§ **Exercise objective**:
Set the whole listing down again without deviation.

[Opening Records for this exercise section]

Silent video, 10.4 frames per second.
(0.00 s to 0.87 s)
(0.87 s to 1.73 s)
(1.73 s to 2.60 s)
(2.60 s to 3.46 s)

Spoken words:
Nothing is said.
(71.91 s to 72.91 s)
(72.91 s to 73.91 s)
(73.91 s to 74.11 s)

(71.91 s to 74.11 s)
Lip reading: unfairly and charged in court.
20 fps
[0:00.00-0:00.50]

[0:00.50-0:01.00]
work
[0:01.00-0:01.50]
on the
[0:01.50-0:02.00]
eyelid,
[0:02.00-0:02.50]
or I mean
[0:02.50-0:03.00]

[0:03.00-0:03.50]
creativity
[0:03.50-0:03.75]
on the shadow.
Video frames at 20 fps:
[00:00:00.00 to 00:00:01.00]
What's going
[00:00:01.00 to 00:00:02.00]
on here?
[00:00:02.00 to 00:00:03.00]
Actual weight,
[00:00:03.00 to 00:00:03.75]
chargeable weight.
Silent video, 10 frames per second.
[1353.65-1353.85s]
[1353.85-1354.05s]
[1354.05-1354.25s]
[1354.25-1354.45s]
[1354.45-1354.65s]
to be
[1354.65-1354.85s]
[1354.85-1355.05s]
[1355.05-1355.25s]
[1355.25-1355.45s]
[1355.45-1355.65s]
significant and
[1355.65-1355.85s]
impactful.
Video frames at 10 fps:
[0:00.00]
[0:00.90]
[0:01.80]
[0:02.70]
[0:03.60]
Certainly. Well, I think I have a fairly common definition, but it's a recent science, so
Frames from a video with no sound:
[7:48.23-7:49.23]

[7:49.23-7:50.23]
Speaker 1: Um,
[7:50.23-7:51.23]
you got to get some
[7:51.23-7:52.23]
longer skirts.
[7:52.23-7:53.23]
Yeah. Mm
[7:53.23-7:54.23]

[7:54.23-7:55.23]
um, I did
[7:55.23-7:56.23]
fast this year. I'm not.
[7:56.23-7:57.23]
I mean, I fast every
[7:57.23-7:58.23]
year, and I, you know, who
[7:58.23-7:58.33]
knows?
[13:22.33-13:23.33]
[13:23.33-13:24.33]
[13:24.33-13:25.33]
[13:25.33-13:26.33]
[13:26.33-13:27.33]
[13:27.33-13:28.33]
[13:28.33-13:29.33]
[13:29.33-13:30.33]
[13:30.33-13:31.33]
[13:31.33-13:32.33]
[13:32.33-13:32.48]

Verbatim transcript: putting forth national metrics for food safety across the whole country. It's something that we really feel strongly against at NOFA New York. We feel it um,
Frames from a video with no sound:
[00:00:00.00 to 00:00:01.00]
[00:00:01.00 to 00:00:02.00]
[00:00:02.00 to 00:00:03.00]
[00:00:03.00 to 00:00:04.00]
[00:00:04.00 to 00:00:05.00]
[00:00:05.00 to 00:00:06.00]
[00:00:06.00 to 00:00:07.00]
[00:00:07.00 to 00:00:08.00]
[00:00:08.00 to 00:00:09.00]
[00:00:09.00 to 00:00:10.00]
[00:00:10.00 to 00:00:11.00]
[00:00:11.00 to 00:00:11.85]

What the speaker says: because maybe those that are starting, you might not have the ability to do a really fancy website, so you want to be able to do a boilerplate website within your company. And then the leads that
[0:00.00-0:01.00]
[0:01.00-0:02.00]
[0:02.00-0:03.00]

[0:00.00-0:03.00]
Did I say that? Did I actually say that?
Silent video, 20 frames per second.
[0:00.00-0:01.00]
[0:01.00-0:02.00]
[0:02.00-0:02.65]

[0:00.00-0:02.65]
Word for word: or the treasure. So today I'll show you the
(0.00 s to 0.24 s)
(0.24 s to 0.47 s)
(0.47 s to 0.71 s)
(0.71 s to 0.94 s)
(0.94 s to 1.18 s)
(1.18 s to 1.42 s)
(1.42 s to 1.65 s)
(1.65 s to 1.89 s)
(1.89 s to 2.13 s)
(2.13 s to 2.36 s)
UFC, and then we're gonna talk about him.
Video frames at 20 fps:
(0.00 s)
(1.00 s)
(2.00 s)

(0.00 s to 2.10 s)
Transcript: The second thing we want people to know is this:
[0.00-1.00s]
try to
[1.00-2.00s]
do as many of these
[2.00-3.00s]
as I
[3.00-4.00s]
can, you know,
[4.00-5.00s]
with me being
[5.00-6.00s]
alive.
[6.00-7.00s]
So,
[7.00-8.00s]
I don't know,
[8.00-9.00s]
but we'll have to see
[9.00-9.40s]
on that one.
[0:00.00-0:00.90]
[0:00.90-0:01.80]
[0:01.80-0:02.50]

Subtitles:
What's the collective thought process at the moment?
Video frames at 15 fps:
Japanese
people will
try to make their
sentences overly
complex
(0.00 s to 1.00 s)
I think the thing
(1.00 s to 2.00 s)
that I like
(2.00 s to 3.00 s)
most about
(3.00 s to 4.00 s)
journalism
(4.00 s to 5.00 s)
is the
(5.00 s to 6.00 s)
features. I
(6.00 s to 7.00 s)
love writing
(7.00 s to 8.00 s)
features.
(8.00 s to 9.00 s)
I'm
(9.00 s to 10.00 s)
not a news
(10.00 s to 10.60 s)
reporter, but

[Closing Records for this exercise section]

§ **Response below**:
Silent video, 10.4 frames per second.
(0.00 s to 0.87 s)
(0.87 s to 1.73 s)
(1.73 s to 2.60 s)
(2.60 s to 3.46 s)

Spoken words:
Nothing is said.
(71.91 s to 72.91 s)
(72.91 s to 73.91 s)
(73.91 s to 74.11 s)

(71.91 s to 74.11 s)
Lip reading: unfairly and charged in court.
20 fps
[0:00.00-0:00.50]

[0:00.50-0:01.00]
work
[0:01.00-0:01.50]
on the
[0:01.50-0:02.00]
eyelid,
[0:02.00-0:02.50]
or I mean
[0:02.50-0:03.00]

[0:03.00-0:03.50]
creativity
[0:03.50-0:03.75]
on the shadow.
Video frames at 20 fps:
[00:00:00.00 to 00:00:01.00]
What's going
[00:00:01.00 to 00:00:02.00]
on here?
[00:00:02.00 to 00:00:03.00]
Actual weight,
[00:00:03.00 to 00:00:03.75]
chargeable weight.
Silent video, 10 frames per second.
[1353.65-1353.85s]
[1353.85-1354.05s]
[1354.05-1354.25s]
[1354.25-1354.45s]
[1354.45-1354.65s]
to be
[1354.65-1354.85s]
[1354.85-1355.05s]
[1355.05-1355.25s]
[1355.25-1355.45s]
[1355.45-1355.65s]
significant and
[1355.65-1355.85s]
impactful.
Video frames at 10 fps:
[0:00.00]
[0:00.90]
[0:01.80]
[0:02.70]
[0:03.60]
Certainly. Well, I think I have a fairly common definition, but it's a recent science, so
Frames from a video with no sound:
[7:48.23-7:49.23]

[7:49.23-7:50.23]
Speaker 1: Um,
[7:50.23-7:51.23]
you got to get some
[7:51.23-7:52.23]
longer skirts.
[7:52.23-7:53.23]
Yeah. Mm
[7:53.23-7:54.23]

[7:54.23-7:55.23]
um, I did
[7:55.23-7:56.23]
fast this year. I'm not.
[7:56.23-7:57.23]
I mean, I fast every
[7:57.23-7:58.23]
year, and I, you know, who
[7:58.23-7:58.33]
knows?
[13:22.33-13:23.33]
[13:23.33-13:24.33]
[13:24.33-13:25.33]
[13:25.33-13:26.33]
[13:26.33-13:27.33]
[13:27.33-13:28.33]
[13:28.33-13:29.33]
[13:29.33-13:30.33]
[13:30.33-13:31.33]
[13:31.33-13:32.33]
[13:32.33-13:32.48]

Verbatim transcript: putting forth national metrics for food safety across the whole country. It's something that we really feel strongly against at NOFA New York. We feel it um,
Frames from a video with no sound:
[00:00:00.00 to 00:00:01.00]
[00:00:01.00 to 00:00:02.00]
[00:00:02.00 to 00:00:03.00]
[00:00:03.00 to 00:00:04.00]
[00:00:04.00 to 00:00:05.00]
[00:00:05.00 to 00:00:06.00]
[00:00:06.00 to 00:00:07.00]
[00:00:07.00 to 00:00:08.00]
[00:00:08.00 to 00:00:09.00]
[00:00:09.00 to 00:00:10.00]
[00:00:10.00 to 00:00:11.00]
[00:00:11.00 to 00:00:11.85]

What the speaker says: because maybe those that are starting, you might not have the ability to do a really fancy website, so you want to be able to do a boilerplate website within your company. And then the leads that
[0:00.00-0:01.00]
[0:01.00-0:02.00]
[0:02.00-0:03.00]

[0:00.00-0:03.00]
Did I say that? Did I actually say that?
Silent video, 20 frames per second.
[0:00.00-0:01.00]
[0:01.00-0:02.00]
[0:02.00-0:02.65]

[0:00.00-0:02.65]
Word for word: or the treasure. So today I'll show you the
(0.00 s to 0.24 s)
(0.24 s to 0.47 s)
(0.47 s to 0.71 s)
(0.71 s to 0.94 s)
(0.94 s to 1.18 s)
(1.18 s to 1.42 s)
(1.42 s to 1.65 s)
(1.65 s to 1.89 s)
(1.89 s to 2.13 s)
(2.13 s to 2.36 s)
UFC, and then we're gonna talk about him.
Video frames at 20 fps:
(0.00 s)
(1.00 s)
(2.00 s)

(0.00 s to 2.10 s)
Transcript: The second thing we want people to know is this:
[0.00-1.00s]
try to
[1.00-2.00s]
do as many of these
[2.00-3.00s]
as I
[3.00-4.00s]
can, you know,
[4.00-5.00s]
with me being
[5.00-6.00s]
alive.
[6.00-7.00s]
So,
[7.00-8.00s]
I don't know,
[8.00-9.00s]
but we'll have to see
[9.00-9.40s]
on that one.
[0:00.00-0:00.90]
[0:00.90-0:01.80]
[0:01.80-0:02.50]

Subtitles:
What's the collective thought process at the moment?
Video frames at 15 fps:
Japanese
people will
try to make their
sentences overly
complex
(0.00 s to 1.00 s)
I think the thing
(1.00 s to 2.00 s)
that I like
(2.00 s to 3.00 s)
most about
(3.00 s to 4.00 s)
journalism
(4.00 s to 5.00 s)
is the
(5.00 s to 6.00 s)
features. I
(6.00 s to 7.00 s)
love writing
(7.00 s to 8.00 s)
features.
(8.00 s to 9.00 s)
I'm
(9.00 s to 10.00 s)
not a news
(10.00 s to 10.60 s)
reporter, but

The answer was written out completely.